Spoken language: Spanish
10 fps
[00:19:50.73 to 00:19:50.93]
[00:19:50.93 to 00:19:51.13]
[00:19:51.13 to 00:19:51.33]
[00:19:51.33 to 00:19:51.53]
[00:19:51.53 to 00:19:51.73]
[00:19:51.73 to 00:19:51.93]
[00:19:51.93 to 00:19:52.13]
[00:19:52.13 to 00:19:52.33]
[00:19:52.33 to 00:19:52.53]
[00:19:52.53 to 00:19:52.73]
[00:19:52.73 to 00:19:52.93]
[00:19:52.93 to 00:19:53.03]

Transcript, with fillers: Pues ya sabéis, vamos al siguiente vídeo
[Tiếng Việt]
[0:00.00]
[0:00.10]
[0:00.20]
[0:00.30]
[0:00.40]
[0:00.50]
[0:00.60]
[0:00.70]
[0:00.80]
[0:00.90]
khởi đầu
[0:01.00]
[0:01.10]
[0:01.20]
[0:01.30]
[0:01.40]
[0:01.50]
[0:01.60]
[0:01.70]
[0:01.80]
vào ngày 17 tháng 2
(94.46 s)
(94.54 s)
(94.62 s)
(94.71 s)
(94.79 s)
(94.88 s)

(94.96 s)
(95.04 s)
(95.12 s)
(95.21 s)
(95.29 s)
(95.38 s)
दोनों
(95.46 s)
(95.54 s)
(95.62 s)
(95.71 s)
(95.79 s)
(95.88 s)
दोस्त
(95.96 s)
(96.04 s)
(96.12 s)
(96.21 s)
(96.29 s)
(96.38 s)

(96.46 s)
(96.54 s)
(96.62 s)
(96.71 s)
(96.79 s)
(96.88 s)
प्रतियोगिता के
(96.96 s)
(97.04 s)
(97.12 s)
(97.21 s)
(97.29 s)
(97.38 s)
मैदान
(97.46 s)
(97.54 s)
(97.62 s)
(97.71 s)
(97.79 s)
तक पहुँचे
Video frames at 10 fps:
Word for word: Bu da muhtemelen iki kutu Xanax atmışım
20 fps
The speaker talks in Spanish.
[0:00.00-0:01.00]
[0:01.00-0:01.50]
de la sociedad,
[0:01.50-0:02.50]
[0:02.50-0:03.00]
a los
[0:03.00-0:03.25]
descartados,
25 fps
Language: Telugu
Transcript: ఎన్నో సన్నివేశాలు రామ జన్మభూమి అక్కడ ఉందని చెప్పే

WORK INSTRUCTIONS -
Copy the listing in full, and keep every word exactly as it is.

TASK OUTPUT -
Spoken language: Spanish
10 fps
[00:19:50.73 to 00:19:50.93]
[00:19:50.93 to 00:19:51.13]
[00:19:51.13 to 00:19:51.33]
[00:19:51.33 to 00:19:51.53]
[00:19:51.53 to 00:19:51.73]
[00:19:51.73 to 00:19:51.93]
[00:19:51.93 to 00:19:52.13]
[00:19:52.13 to 00:19:52.33]
[00:19:52.33 to 00:19:52.53]
[00:19:52.53 to 00:19:52.73]
[00:19:52.73 to 00:19:52.93]
[00:19:52.93 to 00:19:53.03]

Transcript, with fillers: Pues ya sabéis, vamos al siguiente vídeo
[Tiếng Việt]
[0:00.00]
[0:00.10]
[0:00.20]
[0:00.30]
[0:00.40]
[0:00.50]
[0:00.60]
[0:00.70]
[0:00.80]
[0:00.90]
khởi đầu
[0:01.00]
[0:01.10]
[0:01.20]
[0:01.30]
[0:01.40]
[0:01.50]
[0:01.60]
[0:01.70]
[0:01.80]
vào ngày 17 tháng 2
(94.46 s)
(94.54 s)
(94.62 s)
(94.71 s)
(94.79 s)
(94.88 s)

(94.96 s)
(95.04 s)
(95.12 s)
(95.21 s)
(95.29 s)
(95.38 s)
दोनों
(95.46 s)
(95.54 s)
(95.62 s)
(95.71 s)
(95.79 s)
(95.88 s)
दोस्त
(95.96 s)
(96.04 s)
(96.12 s)
(96.21 s)
(96.29 s)
(96.38 s)

(96.46 s)
(96.54 s)
(96.62 s)
(96.71 s)
(96.79 s)
(96.88 s)
प्रतियोगिता के
(96.96 s)
(97.04 s)
(97.12 s)
(97.21 s)
(97.29 s)
(97.38 s)
मैदान
(97.46 s)
(97.54 s)
(97.62 s)
(97.71 s)
(97.79 s)
तक पहुँचे
Video frames at 10 fps:
Word for word: Bu da muhtemelen iki kutu Xanax atmışım
20 fps
The speaker talks in Spanish.
[0:00.00-0:01.00]
[0:01.00-0:01.50]
de la sociedad,
[0:01.50-0:02.50]
[0:02.50-0:03.00]
a los
[0:03.00-0:03.25]
descartados,
25 fps
Language: Telugu
Transcript: ఎన్నో సన్నివేశాలు రామ జన్మభూమి అక్కడ ఉందని చెప్పే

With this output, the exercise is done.